Pengaruh media mungkin menjadi salah satu penyebabnya. Film barat banyak yang menggunakan bahasa-bahasa slum. Belum lagi acara komedi lokal yang menjual olok-olokan sebagai bahan utama lawakannya. Model olok-olokan mulai dari olok-olok secara fisik, mengolok logat daerah sampai mengolok kesalahan penggunaan bahasa asing. Awalnya olok-olokan ini sebenarnya adalah bahan bercanda. Namun bercanda tentu ada batasannya. Bercandapun dilakukan jika kita mengolok di depan yang bersangkutan secara langsung. Tapi jika dilakukan "di belakang", tentu lain cerita.

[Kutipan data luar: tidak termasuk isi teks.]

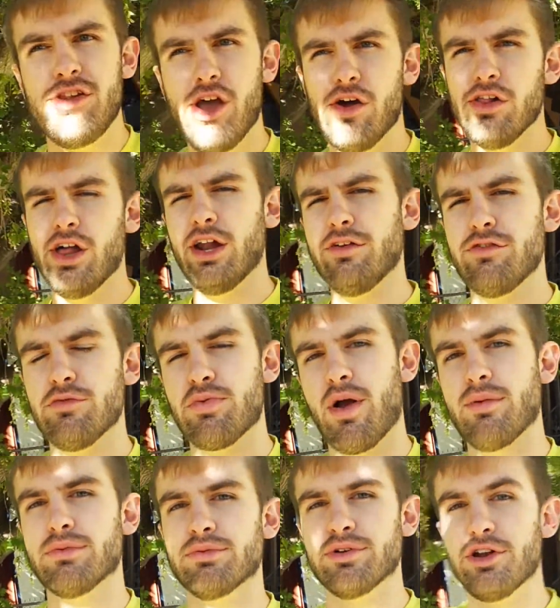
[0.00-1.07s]
Now, a lot of you
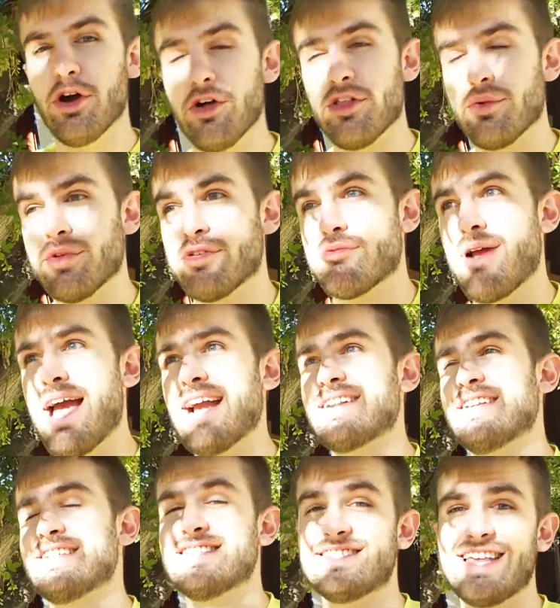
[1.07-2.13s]
probably know that with
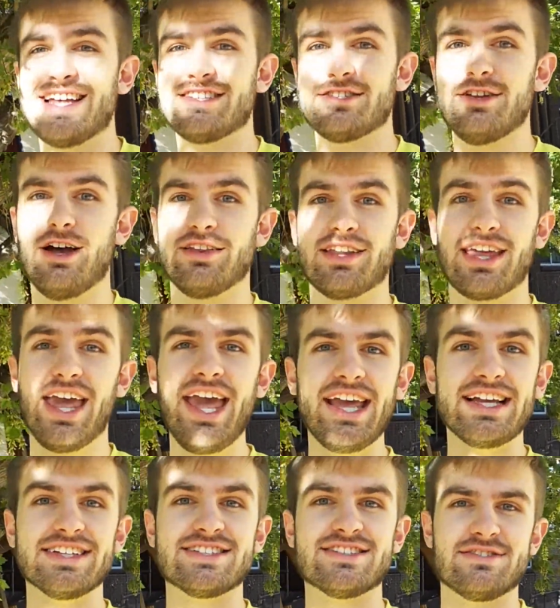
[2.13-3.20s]
arachnids, that's not the
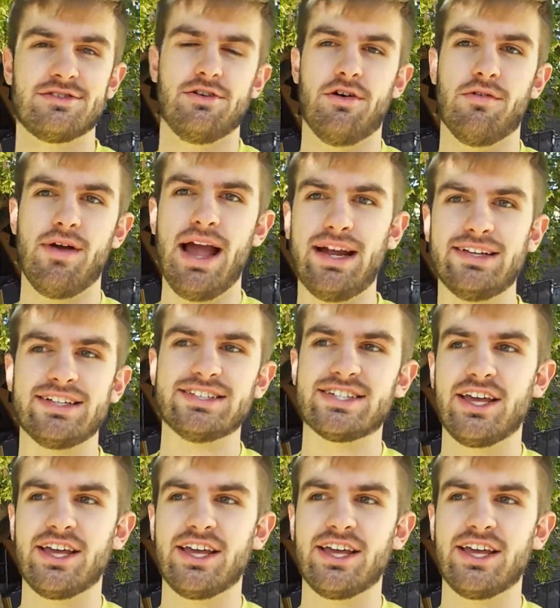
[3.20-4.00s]
case. Arachnids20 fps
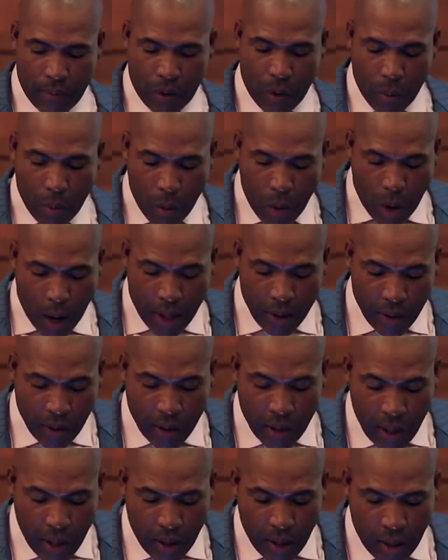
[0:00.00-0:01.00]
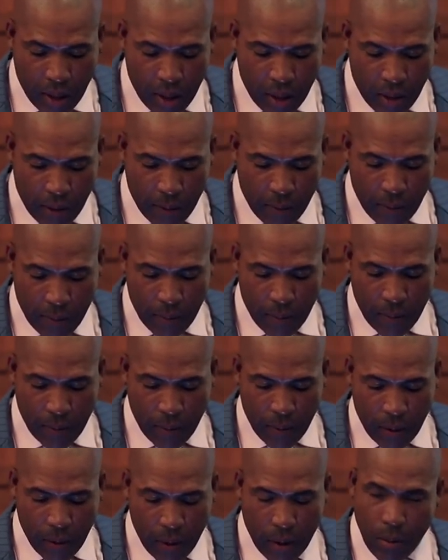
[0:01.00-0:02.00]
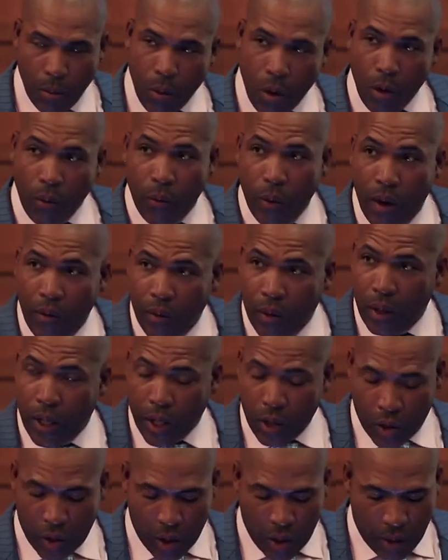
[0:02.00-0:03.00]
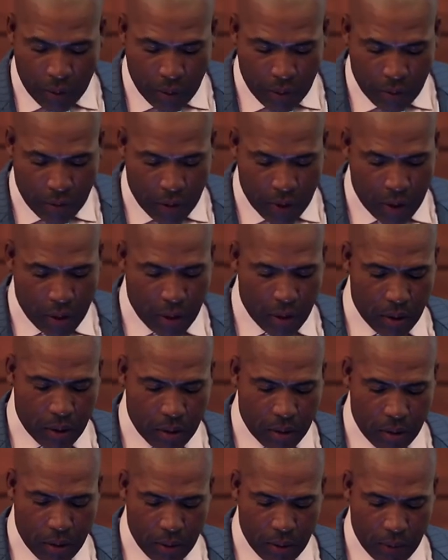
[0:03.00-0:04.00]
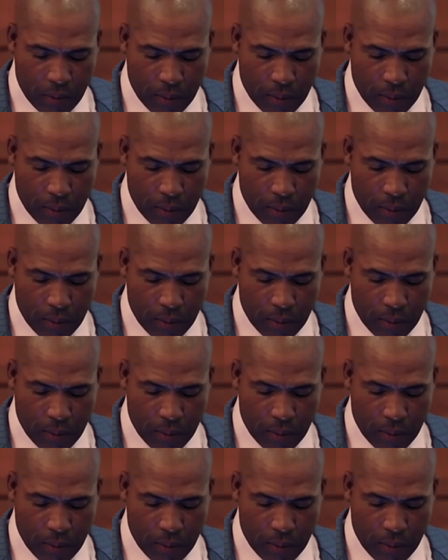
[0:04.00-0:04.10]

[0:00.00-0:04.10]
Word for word: The more I study it, the more revelation it reveals.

Mengolok, menghina, mengumpat dan apapun istilahnya pastilah bukan perbuatan yang baik. Manusia lahir memang dalam kondisi berbeda, namun itu semua adalah nasib.  Manusia lahir dengan menerima apa yang diberikan kepadanya. Manusia lahir tidak dengan memesan nasibnya terlebih dahulu, baik itu wajah, orang tua, kekayaan, ras, suku dan kecerdasan. Perbedaan antara manusia yang satu dengan yang lain hanya menunjukkan pebedaan peran apa yang mereka emban di muka bumi.

Tidak ada gunanya yang pintar mengolok yang bodoh, yang kaya menghina yang miskin, yang putih mencela yang hitam dan yang cantik mencaci yang jelek. Semua itu hanya membawa ke perbedaan semu. Dan pada akhirnya yang paling mulia adalah yang paling banyak manfaatnya bagi orang lain.

Saya bukan sok suci dari mencela. Tapi mari kita bersama-sama untuk saling mengingatkan agar tidak mencela orang  lain. Membantu orang lain berbuat yang benar lebih baik ketimbang mencela kesalahan orang, kan? Lagipula, celakalah bagi pengumpat lagi pencela, yang mengumpulkan harta dan menghitung-hitungnya.